In 2007, AstraZeneca and Bristol-Myers Squibb (BMS) announced the collaboration on a worldwide basis excluding Japan to develop and commercialise two compounds discovered by BMS (saxagliptin and dapagliflozin) being studied for the treatment of Type 2 diabetes. The development and commercial strategy for the two compounds is agreed jointly with BMS. In December 2008, AstraZeneca and BMS announced the extension of their collaboration to include dapagliflozin in Japan.

During 2008, AstraZeneca and BMS submitted a New Drug Application to the FDA and received the validation of a Marketing Authorisation Application to the European Medicines Agency for saxagliptin (Onglyza^™). Onglyza^™ was specifically designed to be a selective inhibitor with extended binding to the DPP-IV enzyme, with dual routes of clearance. Phase III data published during 2007 and 2008 showed improved glycaemic control when assessed as a monotherapy, as well as when assessed in combination with metformin, sulfonylureas and TZDs.

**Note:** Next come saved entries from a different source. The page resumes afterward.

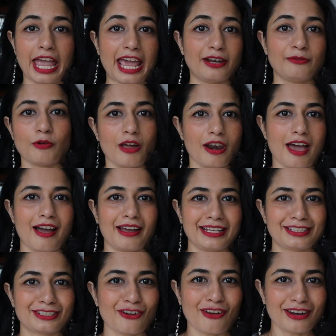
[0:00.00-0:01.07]
And voila,
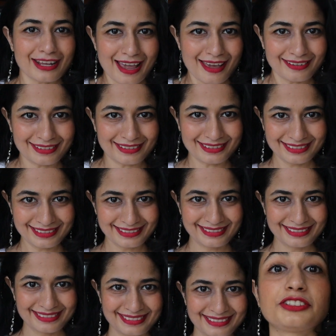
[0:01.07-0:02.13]
it's all done.
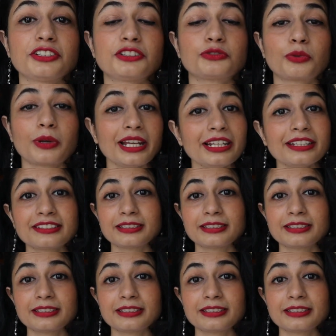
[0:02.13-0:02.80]
This is really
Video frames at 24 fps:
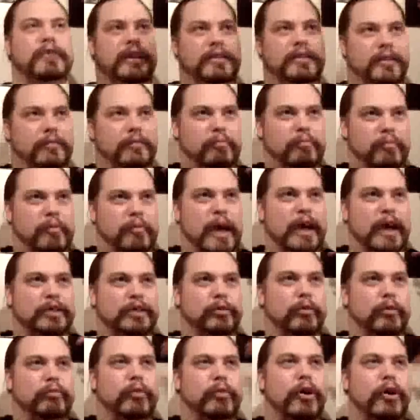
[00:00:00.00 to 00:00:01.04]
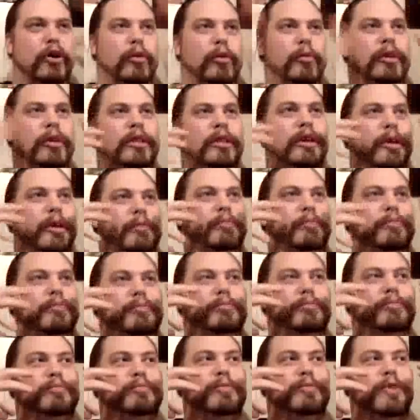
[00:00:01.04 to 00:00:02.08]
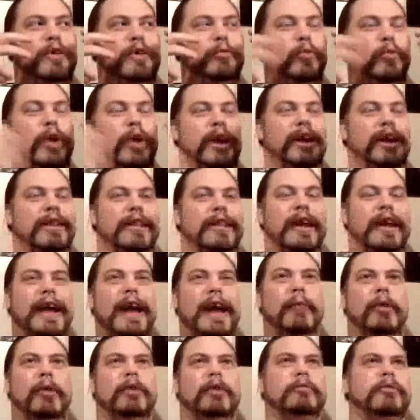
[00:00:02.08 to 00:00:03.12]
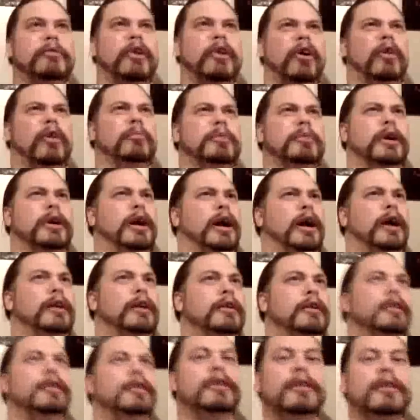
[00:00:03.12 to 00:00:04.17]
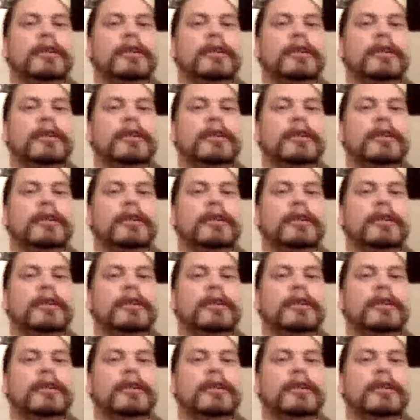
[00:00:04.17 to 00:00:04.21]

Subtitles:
We got the actual robe and the wig and the hammer. No, I'm not.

Dapagliflozin is a potential oral anti-diabetic belonging to the novel class of sodium-glucose cotransporter 2 (SGLT2) inhibitors. It is selective and designed to be used both as monotherapy and in combination with other therapies for Type 2 diabetes. Phase IIb data demonstrated that, when compared with a placebo, 12 weeks treatment with dapagliflozin improved blood glucose parameters, resulted in weight loss and was well tolerated in patients with Type 2 diabetes. An extensive Phase III programme is ongoing.

Our activities in the GKA (glucokinase activator) area continued during 2008, and clinical studies in Phase II are ongoing. The GKA mechanism of action induces insulin release from the pancreas and reduces glucose output from the liver, with marked blood glucose reducing effects in situations of hyperglycaemia.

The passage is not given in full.